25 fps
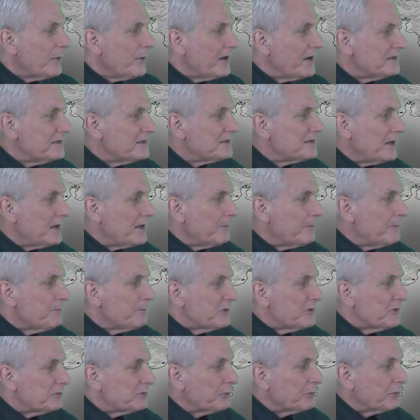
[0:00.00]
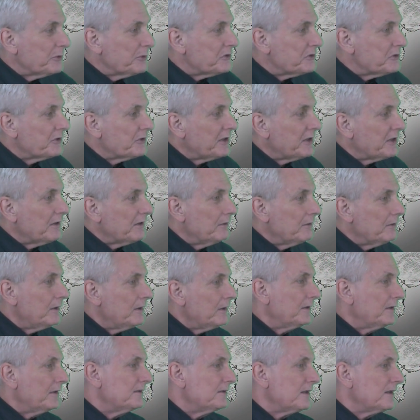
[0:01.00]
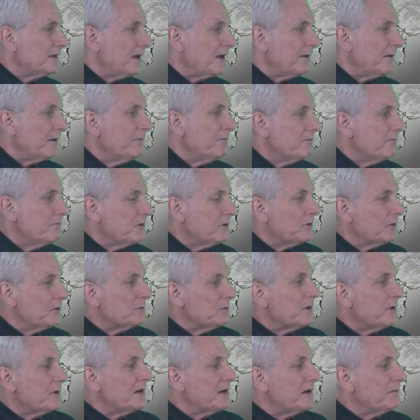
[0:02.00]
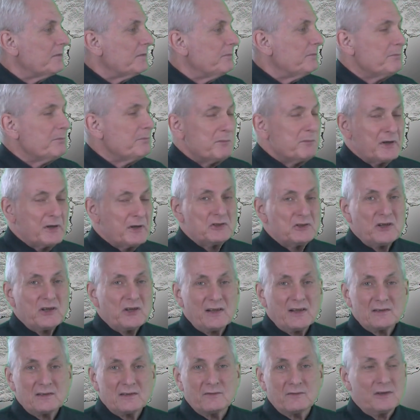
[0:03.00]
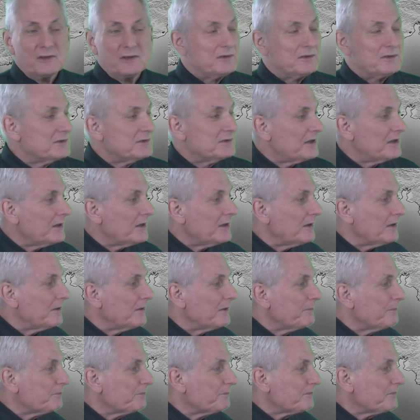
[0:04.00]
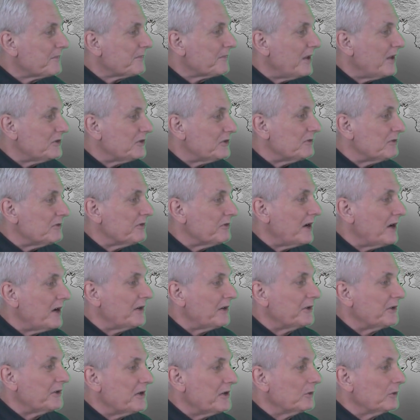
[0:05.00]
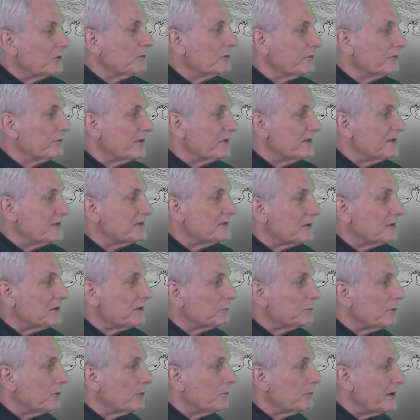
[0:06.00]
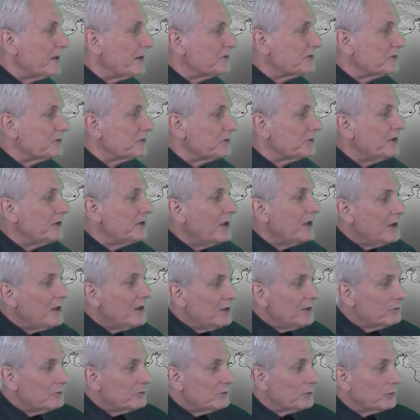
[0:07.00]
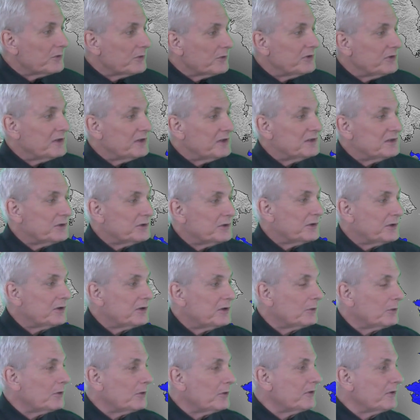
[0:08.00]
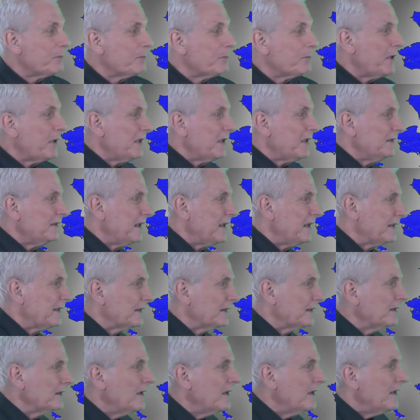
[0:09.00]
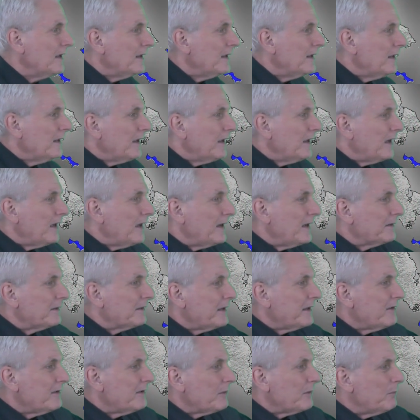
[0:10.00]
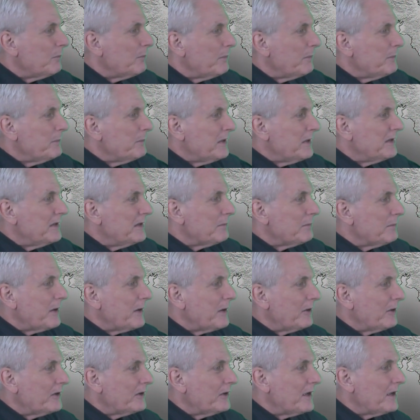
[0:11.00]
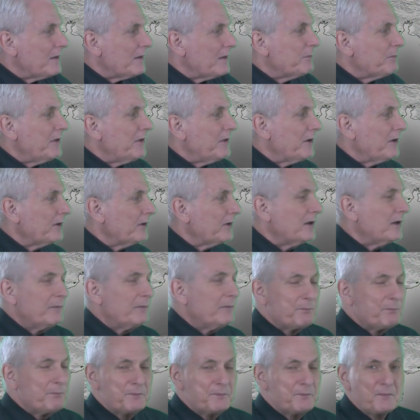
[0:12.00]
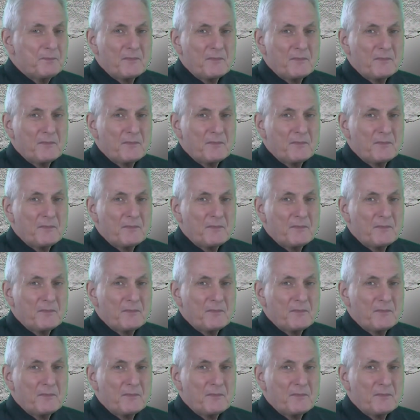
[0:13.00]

Otherwise, uh, spruce looking good. Uh, no big chance of it catching fire here over the central, western, northern interior or the panhandle. Uh, kind of a medium area up there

* * *

**WHAT TO PRODUCE:**
All of the data above needs to be retyped exactly, with the pictures removed.

**REPLY:**
25 fps
[0:00.00]
[0:01.00]
[0:02.00]
[0:03.00]
[0:04.00]
[0:05.00]
[0:06.00]
[0:07.00]
[0:08.00]
[0:09.00]
[0:10.00]
[0:11.00]
[0:12.00]
[0:13.00]

Otherwise, uh, spruce looking good. Uh, no big chance of it catching fire here over the central, western, northern interior or the panhandle. Uh, kind of a medium area up there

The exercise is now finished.